Coba Sejenak Kita Membaca Sunyi Mereka (Para Tunarungu)

10 Mei 2015   03:36 Diperbarui: 13 Agustus 2015   19:55 442 9

Siapa yang tidak pernah mengeluh? Pasti kita pernah bertanya ke Tuhan Maha Pencipta, kenapa seperti ini? Mengapa harus begini? Ketika kita putus dengan pacar, kita merasa hidup itu kadang tak adil, ketika kita tinggal orang yang kita sayangi, kita menganggap Tuhan tak sayang pada kita. Ketika kita ada masalah dikerjaan kita sering kali mengeluh kenapa keadaan harus seperti ini?

Tetapi cobalah kita sejenak melihat ke bawah diselah selah langkah kita menuju ke atas. Di sisi kita ada saudara kita, yang secara fisik terlahir tidak seperti kita. Dia tak bisa melihat, tak bisa bicara, tak bisa mendengar, tetapi dengan kondisi seperti itu dia tetap semangat menjalani hidup. Tetap bersyukur telah terlahir ke dunia meski dia tak diinginkan oleh pemilih rahim yang melahirkannya.

Dia bernama Rina, tunarungu dan tak bisa melihat yang tetap gigih berjuang dalam ketidaksempurnaan dan tidak mau hidup dalam belaskasihan. Dia ingin membuktikan dia bisa, Tuhan menciptakannya bukan tanpa tujuhan. Dia bisa bekerja dengan kondisi fisik yang kurang dan bisa berkarya seperti orang-orang normal lainnya.

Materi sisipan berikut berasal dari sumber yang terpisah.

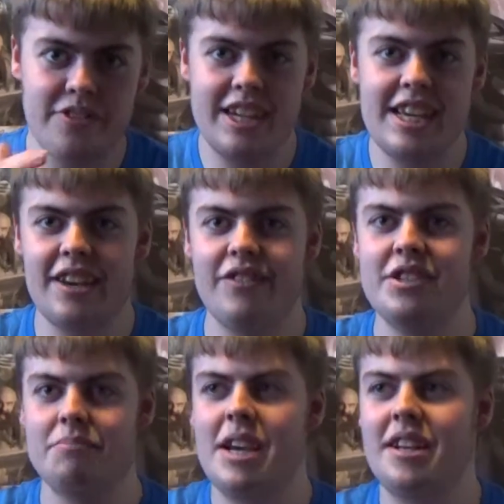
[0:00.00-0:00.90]
I need to give you
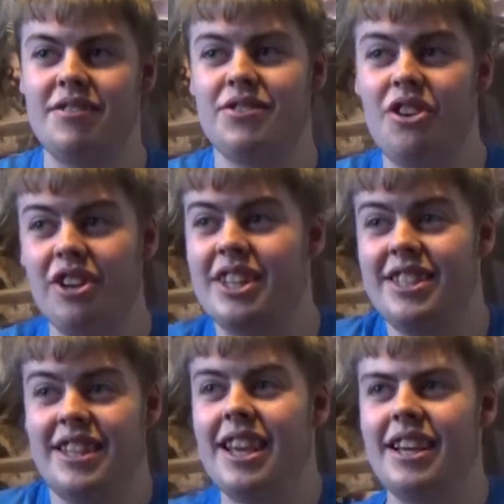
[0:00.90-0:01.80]
some negatives. All I can
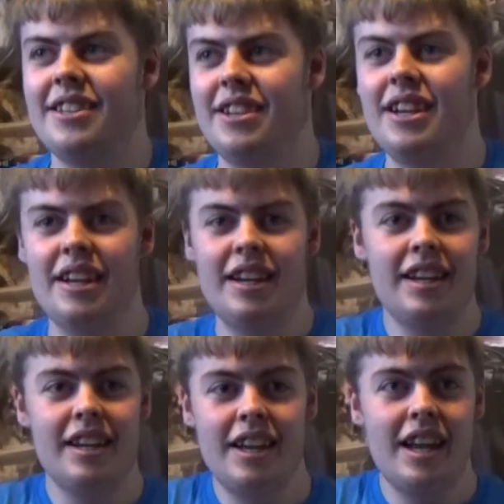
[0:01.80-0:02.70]
say is
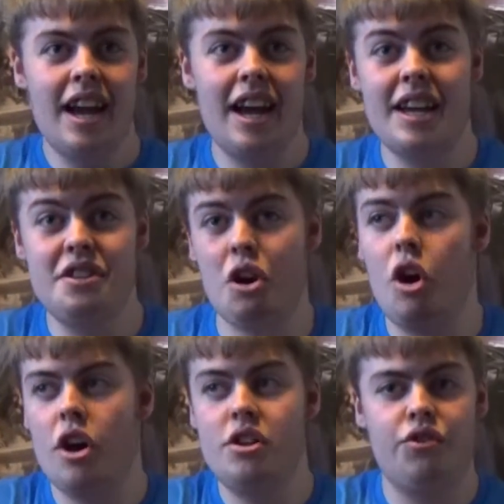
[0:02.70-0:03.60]
it's
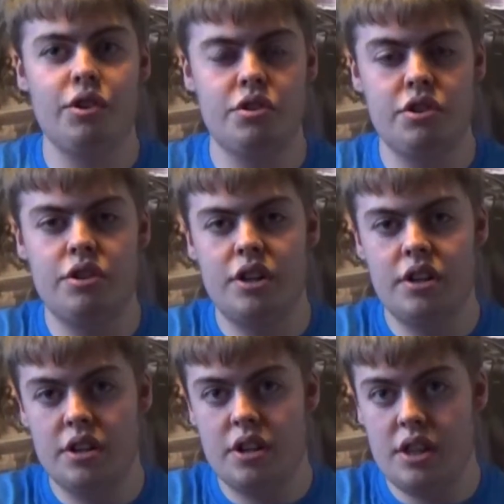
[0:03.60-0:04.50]
it's focused on
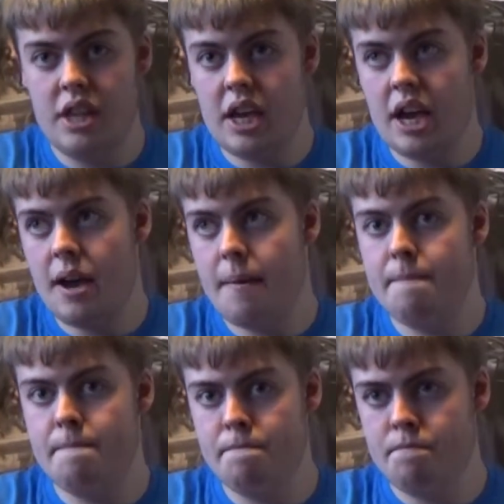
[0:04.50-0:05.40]
the
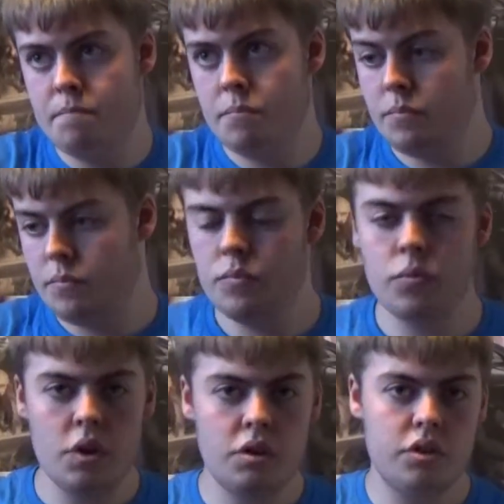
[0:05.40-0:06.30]
um,
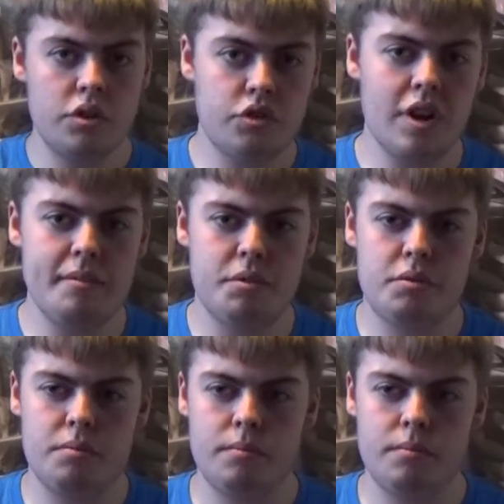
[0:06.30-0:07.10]
script.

Ibu Rina dengan mata tak bisa melihat mampu membuat pakaian, tas dari benang rajut dengan rapi dan bagus. Dia memiliki kesabaran dan ketelatenan begitu juga dalam menghadapi kehidupan ini. Dibuang keluarganya karena kondisi fisiknya, tak membuatnya dendam tetapi memberinya motivasi jika dengan kesabaran dan bersyukur hidup itu indah meski sunyi dan tak besinar. Namun dia mampu menghadirkan matahari dalam dirinya untuk kita, untuk orang orang yang sempurna secara fisik. Jika Ibu Rina saja mampu bertahan dengan kondisinya dan ikhlas menerima Takdir_Nya, mengapa kita tidak ? Mengapa kita harus putus asa dan mudah menyerah?

Ibu Rina ditemukan oleh Ibu Pat Sulistyowati seorang penyandang disabilitas sekaligus guru bahasa isyarat. Meski usia Ibu Pat sudah 66 tahun tetapi masih semangat untuk mengajari keterampilan para tunarungu seperti Ibu Rina.

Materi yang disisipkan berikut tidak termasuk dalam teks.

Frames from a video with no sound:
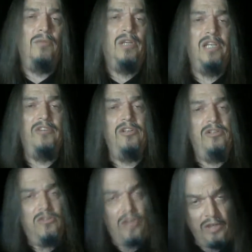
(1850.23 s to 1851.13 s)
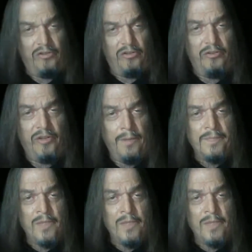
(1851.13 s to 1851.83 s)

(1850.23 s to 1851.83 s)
religion touches,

“Sebelum saya mati. Saya ingin menjadi orang yang berguna dan inilah yang saya bisa lakukan agar para tunarungu dapat bekerja.” Ujar Ibu Pat yang sudah menggeluti kegiatan ini dari tahun 1991. “Dulu banyak para tunarunggu yang ada disini, kami banyak menerima orderan tas dari Pt kreatif Indonesia. Bisa sampai 50 per minggu tetapi tahun 1998, Indonesia krisis kegiatan dan usaha kami tersendat.”

“Meski sekarang tidak banyak yang belajar dan tinggal disini, tetapi jika ada yang membutuhkan tempat tinggal dan tenaga juga ilmu saya tidak segan dan dengan tangan terbuka menerimanya.”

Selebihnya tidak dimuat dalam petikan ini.